START EXCERPTED DATA
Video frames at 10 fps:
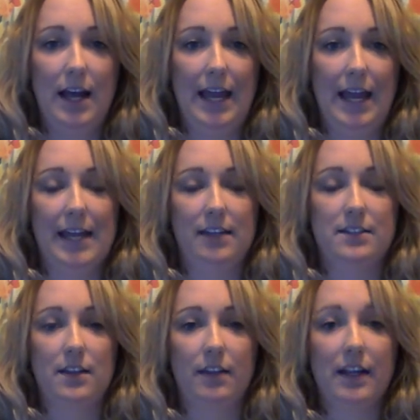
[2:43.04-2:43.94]

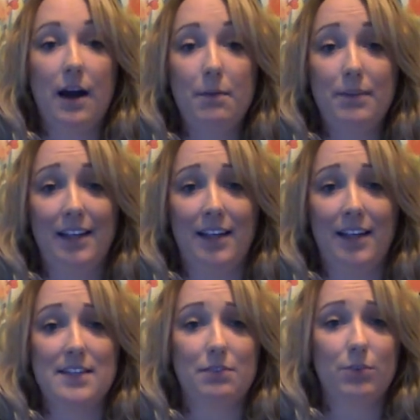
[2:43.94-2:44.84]
And the
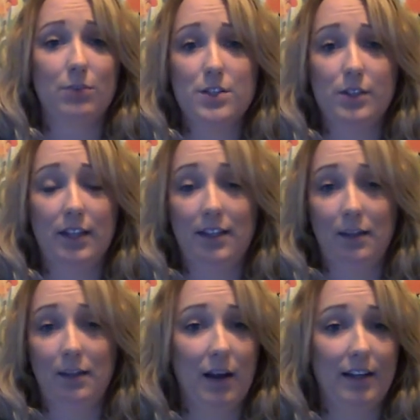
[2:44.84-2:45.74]
companies that
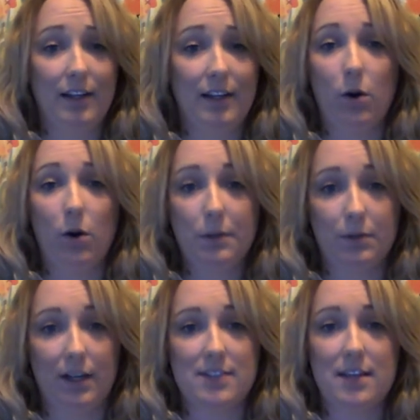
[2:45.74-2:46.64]
fraudulently marketed
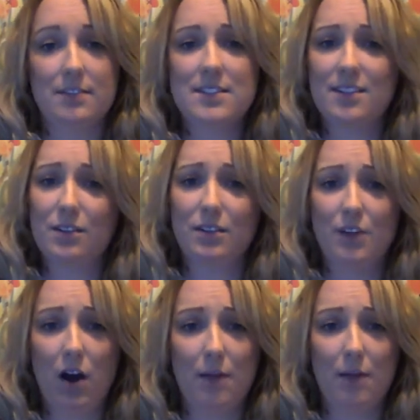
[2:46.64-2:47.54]
opioids have still
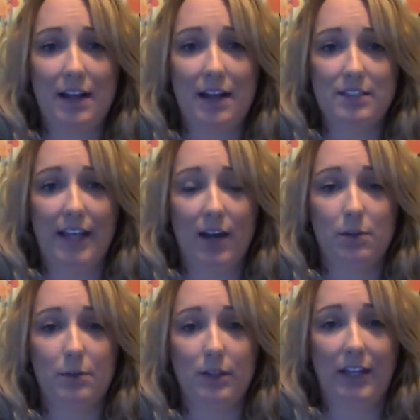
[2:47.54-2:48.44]
not been held
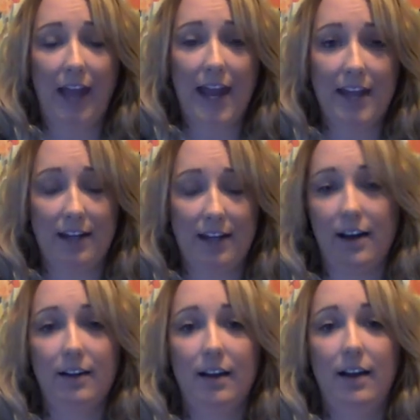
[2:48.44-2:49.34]
accountable in
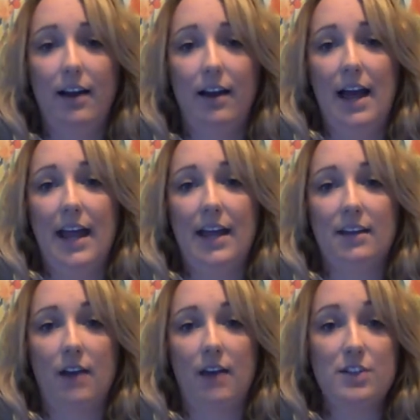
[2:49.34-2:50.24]
Canada.
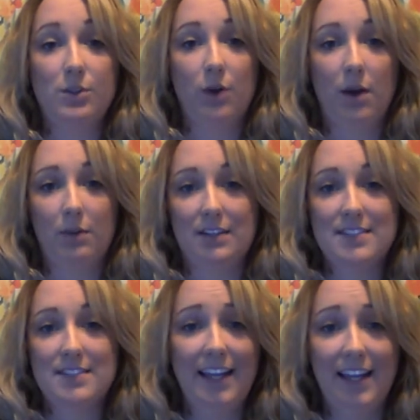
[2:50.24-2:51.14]
And I do not want to
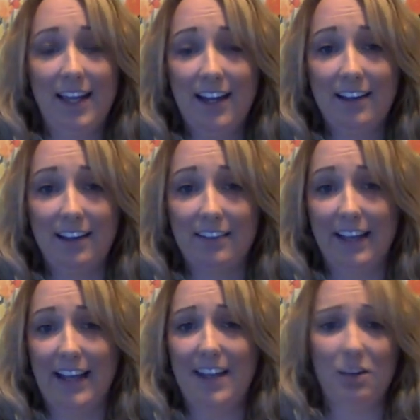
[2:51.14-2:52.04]
see,
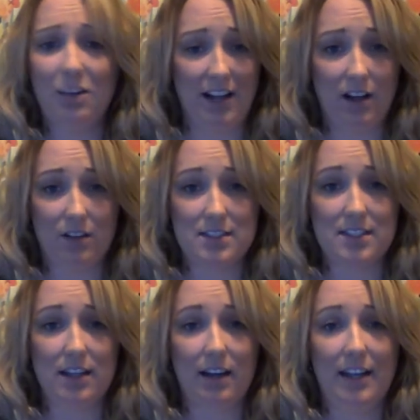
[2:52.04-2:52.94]
like anyone
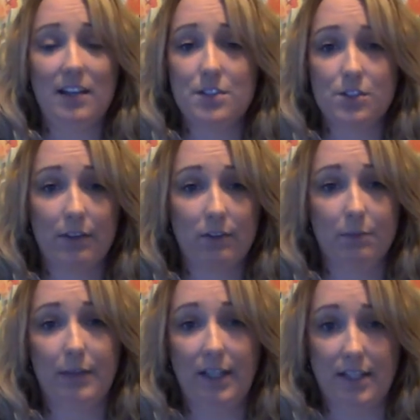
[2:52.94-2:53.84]
else, history
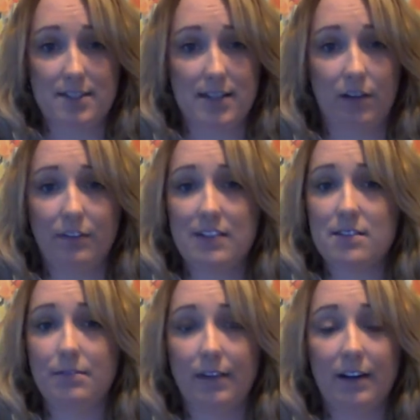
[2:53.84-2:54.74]
repeat itself, because
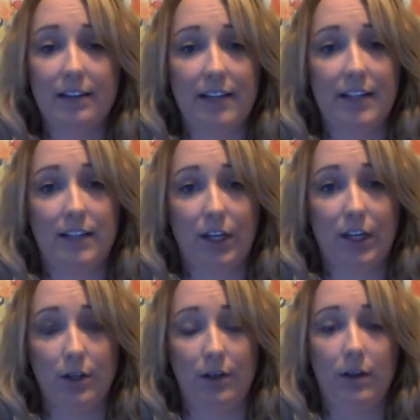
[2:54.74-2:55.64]
it very likely
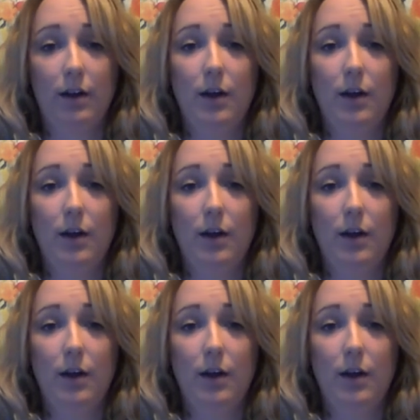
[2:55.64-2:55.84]
could,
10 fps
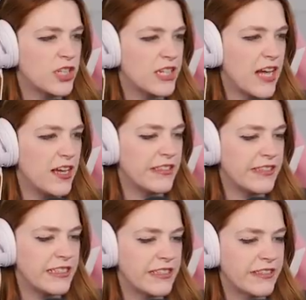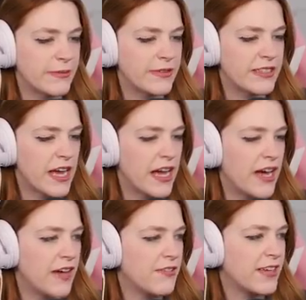Chanel is eating some
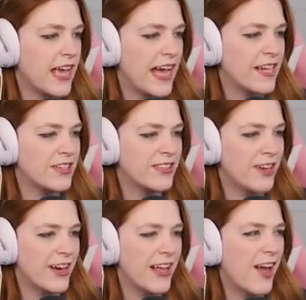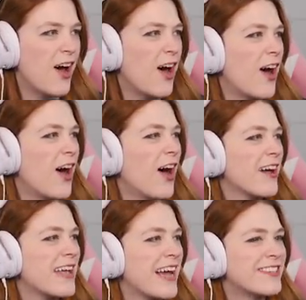stuff. Cash is already,
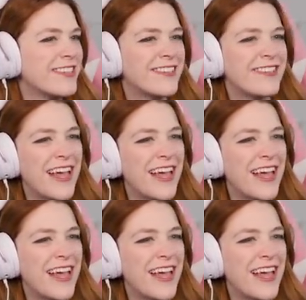oh, Cash is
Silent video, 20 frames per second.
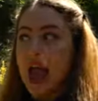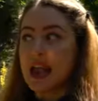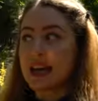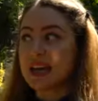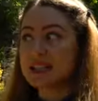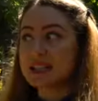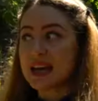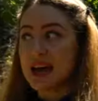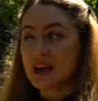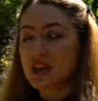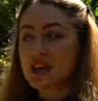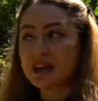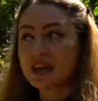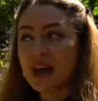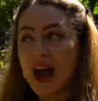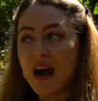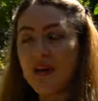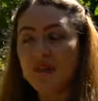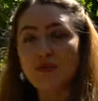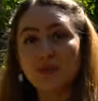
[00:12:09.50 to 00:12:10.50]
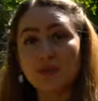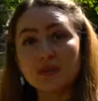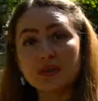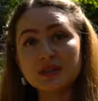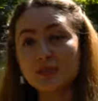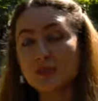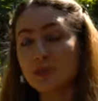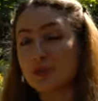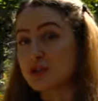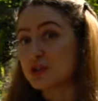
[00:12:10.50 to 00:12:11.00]
and it actually has
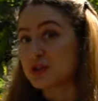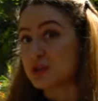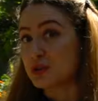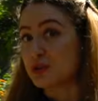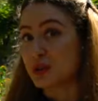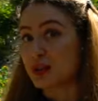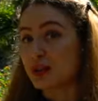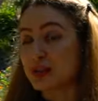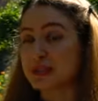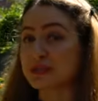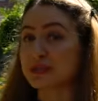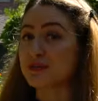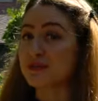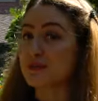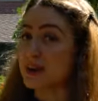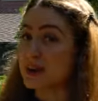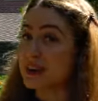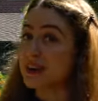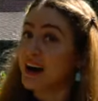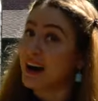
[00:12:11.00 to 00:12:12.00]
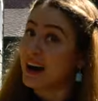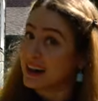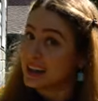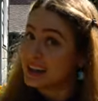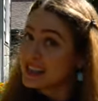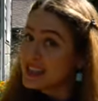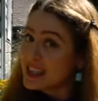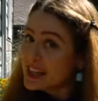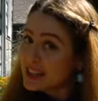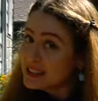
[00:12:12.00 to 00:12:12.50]
multiple stories of being
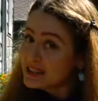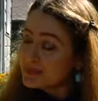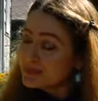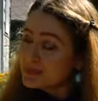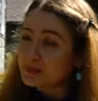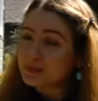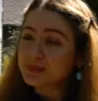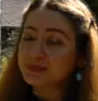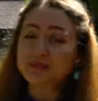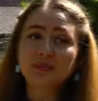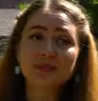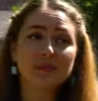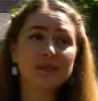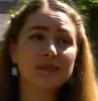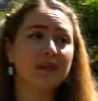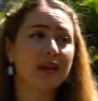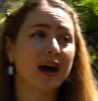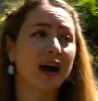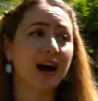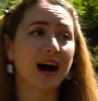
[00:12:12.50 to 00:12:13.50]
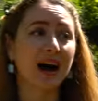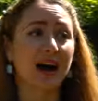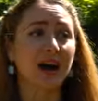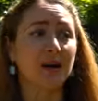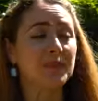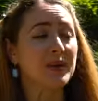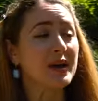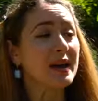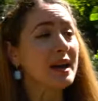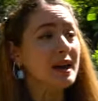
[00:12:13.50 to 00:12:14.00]
hunted.
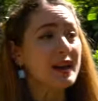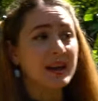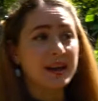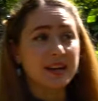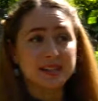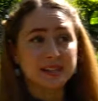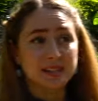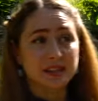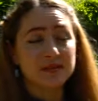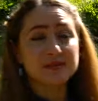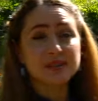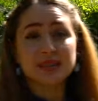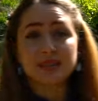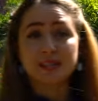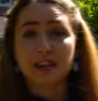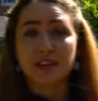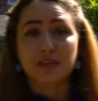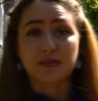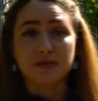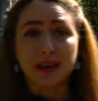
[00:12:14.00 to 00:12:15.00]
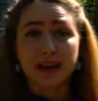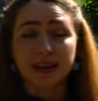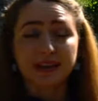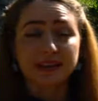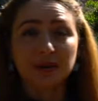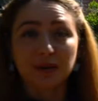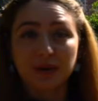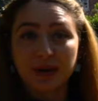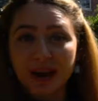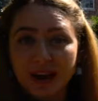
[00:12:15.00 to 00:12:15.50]
Um, it serves as a
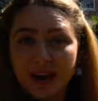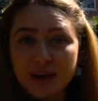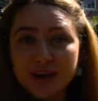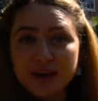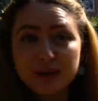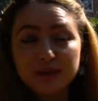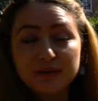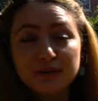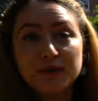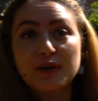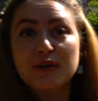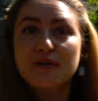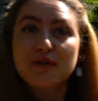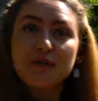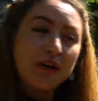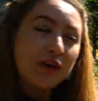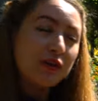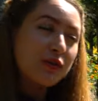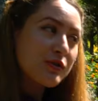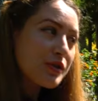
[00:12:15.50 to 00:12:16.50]
great location for photo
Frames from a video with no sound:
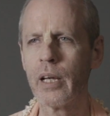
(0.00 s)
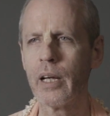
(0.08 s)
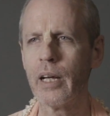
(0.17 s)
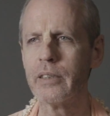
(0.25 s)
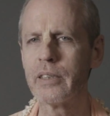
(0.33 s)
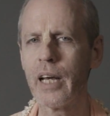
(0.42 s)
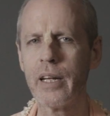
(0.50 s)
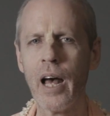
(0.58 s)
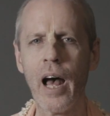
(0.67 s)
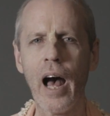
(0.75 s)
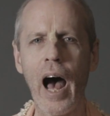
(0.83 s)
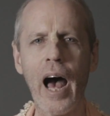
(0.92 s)
and said,
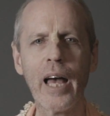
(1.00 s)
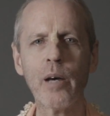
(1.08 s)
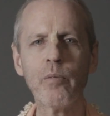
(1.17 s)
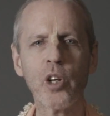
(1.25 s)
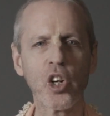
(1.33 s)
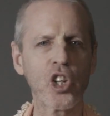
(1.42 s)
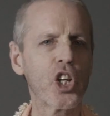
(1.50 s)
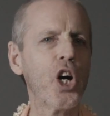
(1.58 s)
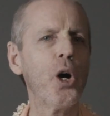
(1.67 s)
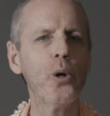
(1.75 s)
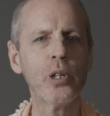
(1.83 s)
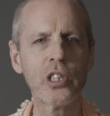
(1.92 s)
I am your
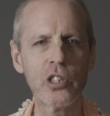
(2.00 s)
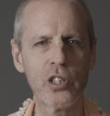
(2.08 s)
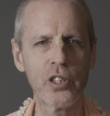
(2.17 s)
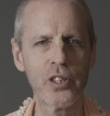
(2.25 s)
goat.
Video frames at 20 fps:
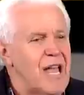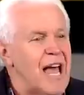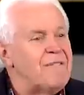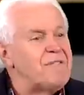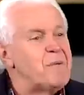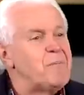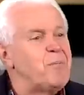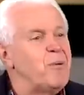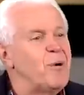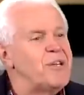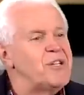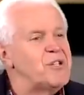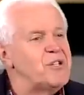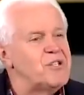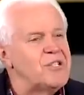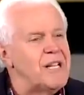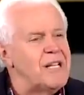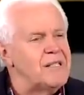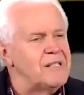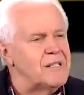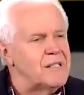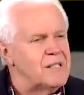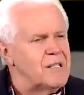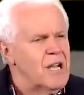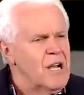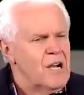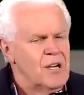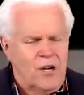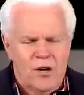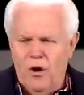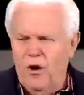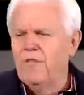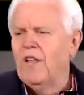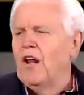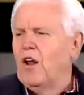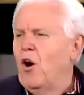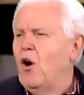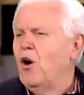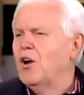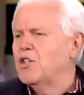you have to preach in sentences. You know, the
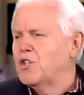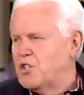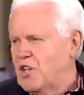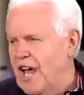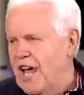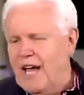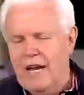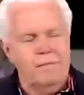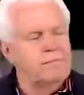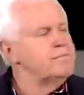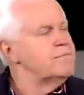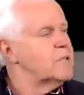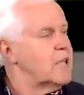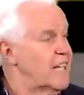Lord said,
END EXCERPTED DATA
TASK ITEM →
In the copy, include every line of the entries above exactly and none of the pictures.

OUTPUT →
Video frames at 10 fps:
[2:43.04-2:43.94]

[2:43.94-2:44.84]
And the
[2:44.84-2:45.74]
companies that
[2:45.74-2:46.64]
fraudulently marketed
[2:46.64-2:47.54]
opioids have still
[2:47.54-2:48.44]
not been held
[2:48.44-2:49.34]
accountable in
[2:49.34-2:50.24]
Canada.
[2:50.24-2:51.14]
And I do not want to
[2:51.14-2:52.04]
see,
[2:52.04-2:52.94]
like anyone
[2:52.94-2:53.84]
else, history
[2:53.84-2:54.74]
repeat itself, because
[2:54.74-2:55.64]
it very likely
[2:55.64-2:55.84]
could,
10 fps
Chanel is eating some
stuff. Cash is already,
oh, Cash is
Silent video, 20 frames per second.
[00:12:09.50 to 00:12:10.50]
[00:12:10.50 to 00:12:11.00]
and it actually has
[00:12:11.00 to 00:12:12.00]
[00:12:12.00 to 00:12:12.50]
multiple stories of being
[00:12:12.50 to 00:12:13.50]
[00:12:13.50 to 00:12:14.00]
hunted.
[00:12:14.00 to 00:12:15.00]
[00:12:15.00 to 00:12:15.50]
Um, it serves as a
[00:12:15.50 to 00:12:16.50]
great location for photo
Frames from a video with no sound:
(0.00 s)
(0.08 s)
(0.17 s)
(0.25 s)
(0.33 s)
(0.42 s)
(0.50 s)
(0.58 s)
(0.67 s)
(0.75 s)
(0.83 s)
(0.92 s)
and said,
(1.00 s)
(1.08 s)
(1.17 s)
(1.25 s)
(1.33 s)
(1.42 s)
(1.50 s)
(1.58 s)
(1.67 s)
(1.75 s)
(1.83 s)
(1.92 s)
I am your
(2.00 s)
(2.08 s)
(2.17 s)
(2.25 s)
goat.
Video frames at 20 fps:
you have to preach in sentences. You know, the
Lord said,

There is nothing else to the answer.